[Problem statement] Below are records; please write out exactly the lines from the first line through the line containing "[00:12:25.53]", with no pictures.

[[ Input data open ]]

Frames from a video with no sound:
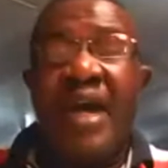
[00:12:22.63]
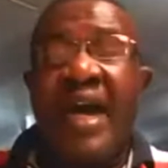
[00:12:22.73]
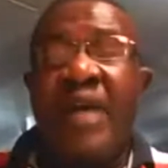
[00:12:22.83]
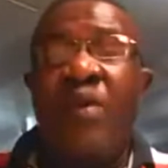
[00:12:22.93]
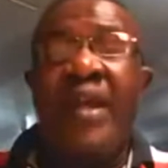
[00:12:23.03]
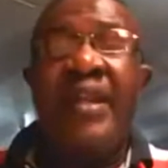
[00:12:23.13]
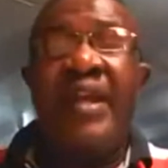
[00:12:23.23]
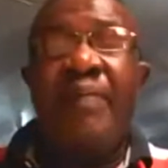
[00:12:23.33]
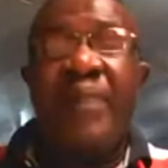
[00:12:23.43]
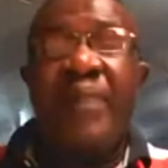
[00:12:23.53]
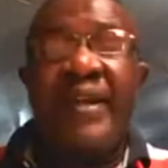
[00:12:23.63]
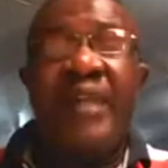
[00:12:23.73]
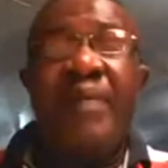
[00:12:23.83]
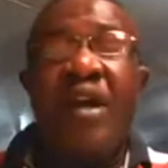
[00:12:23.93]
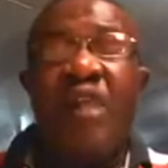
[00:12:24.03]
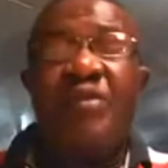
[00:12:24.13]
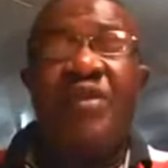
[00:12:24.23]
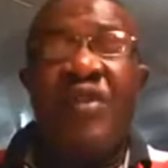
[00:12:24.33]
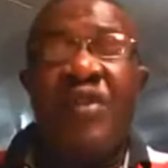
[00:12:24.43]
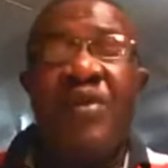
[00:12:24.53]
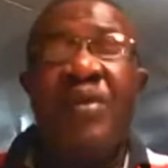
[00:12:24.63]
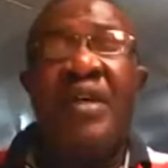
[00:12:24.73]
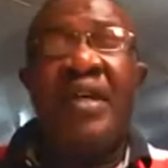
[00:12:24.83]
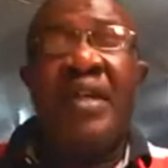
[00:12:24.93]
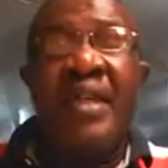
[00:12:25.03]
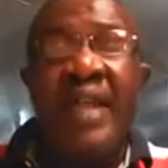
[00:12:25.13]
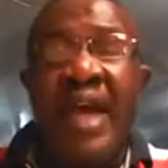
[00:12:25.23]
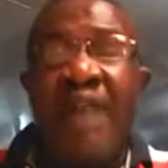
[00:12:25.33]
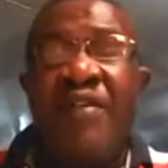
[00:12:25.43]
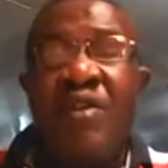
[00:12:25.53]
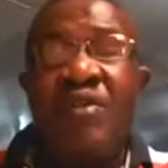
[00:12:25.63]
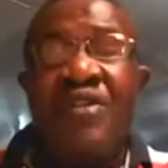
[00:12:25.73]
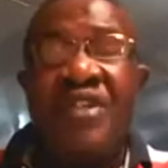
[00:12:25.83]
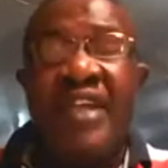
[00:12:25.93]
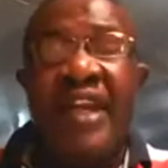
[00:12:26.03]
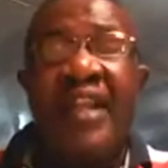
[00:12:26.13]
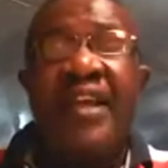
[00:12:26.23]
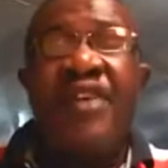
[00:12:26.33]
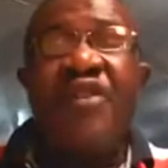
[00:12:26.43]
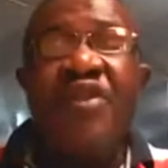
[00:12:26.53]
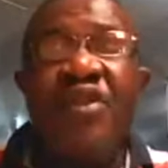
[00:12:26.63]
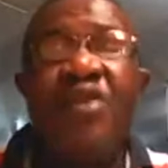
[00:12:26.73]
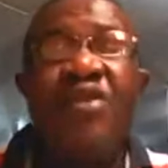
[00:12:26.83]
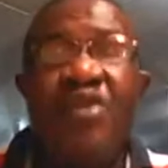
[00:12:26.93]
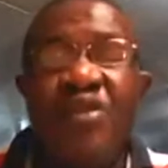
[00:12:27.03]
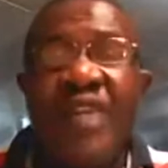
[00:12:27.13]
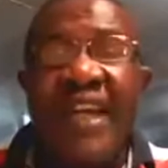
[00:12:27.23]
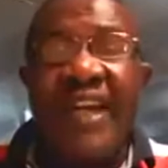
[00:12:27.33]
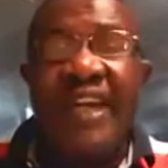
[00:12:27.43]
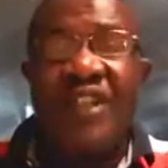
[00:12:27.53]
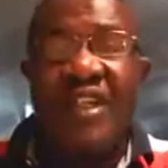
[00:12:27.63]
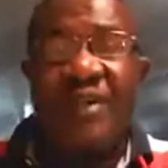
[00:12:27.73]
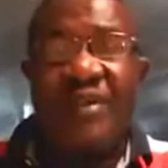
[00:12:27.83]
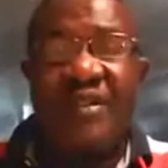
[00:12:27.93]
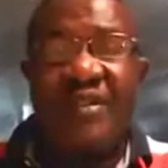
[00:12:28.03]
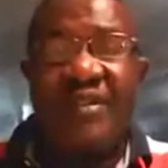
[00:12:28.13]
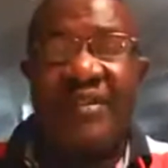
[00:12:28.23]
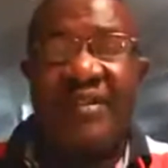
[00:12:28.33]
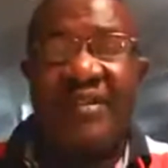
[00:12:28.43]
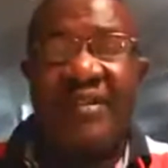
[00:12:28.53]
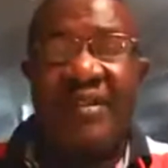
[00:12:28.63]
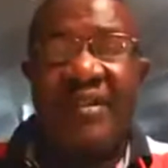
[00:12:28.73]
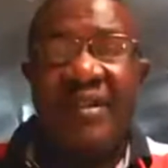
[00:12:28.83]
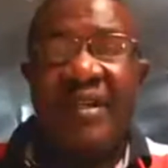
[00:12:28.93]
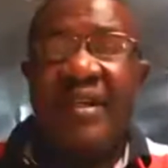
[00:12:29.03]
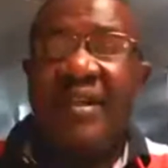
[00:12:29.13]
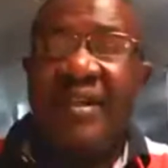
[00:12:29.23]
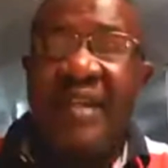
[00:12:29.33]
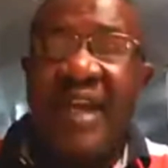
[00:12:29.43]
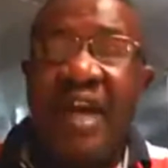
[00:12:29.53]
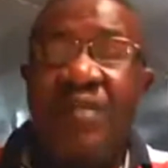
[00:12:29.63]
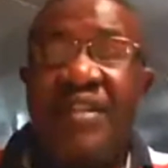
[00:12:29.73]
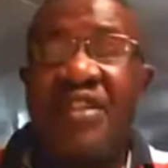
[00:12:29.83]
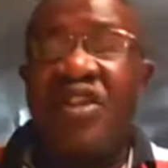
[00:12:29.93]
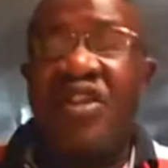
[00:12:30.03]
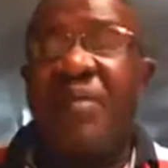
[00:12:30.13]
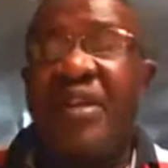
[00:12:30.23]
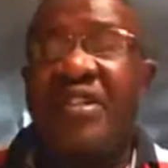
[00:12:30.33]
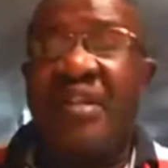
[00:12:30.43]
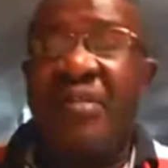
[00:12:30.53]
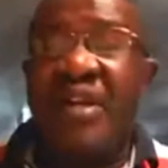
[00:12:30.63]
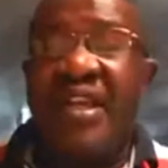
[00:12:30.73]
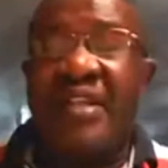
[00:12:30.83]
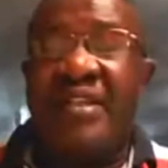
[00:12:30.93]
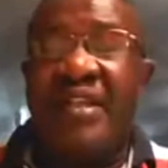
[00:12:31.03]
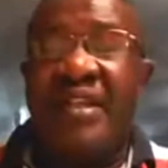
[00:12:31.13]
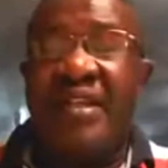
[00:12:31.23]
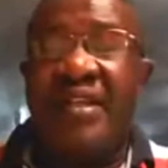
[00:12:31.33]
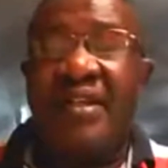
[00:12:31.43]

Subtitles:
And when they bring them up to you, now you sell, you do the cash out. Now this young man, somebody yesterday,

[[ Input data closed ]]

[Completed exercise]
Frames from a video with no sound:
[00:12:22.63]
[00:12:22.73]
[00:12:22.83]
[00:12:22.93]
[00:12:23.03]
[00:12:23.13]
[00:12:23.23]
[00:12:23.33]
[00:12:23.43]
[00:12:23.53]
[00:12:23.63]
[00:12:23.73]
[00:12:23.83]
[00:12:23.93]
[00:12:24.03]
[00:12:24.13]
[00:12:24.23]
[00:12:24.33]
[00:12:24.43]
[00:12:24.53]
[00:12:24.63]
[00:12:24.73]
[00:12:24.83]
[00:12:24.93]
[00:12:25.03]
[00:12:25.13]
[00:12:25.23]
[00:12:25.33]
[00:12:25.43]
[00:12:25.53]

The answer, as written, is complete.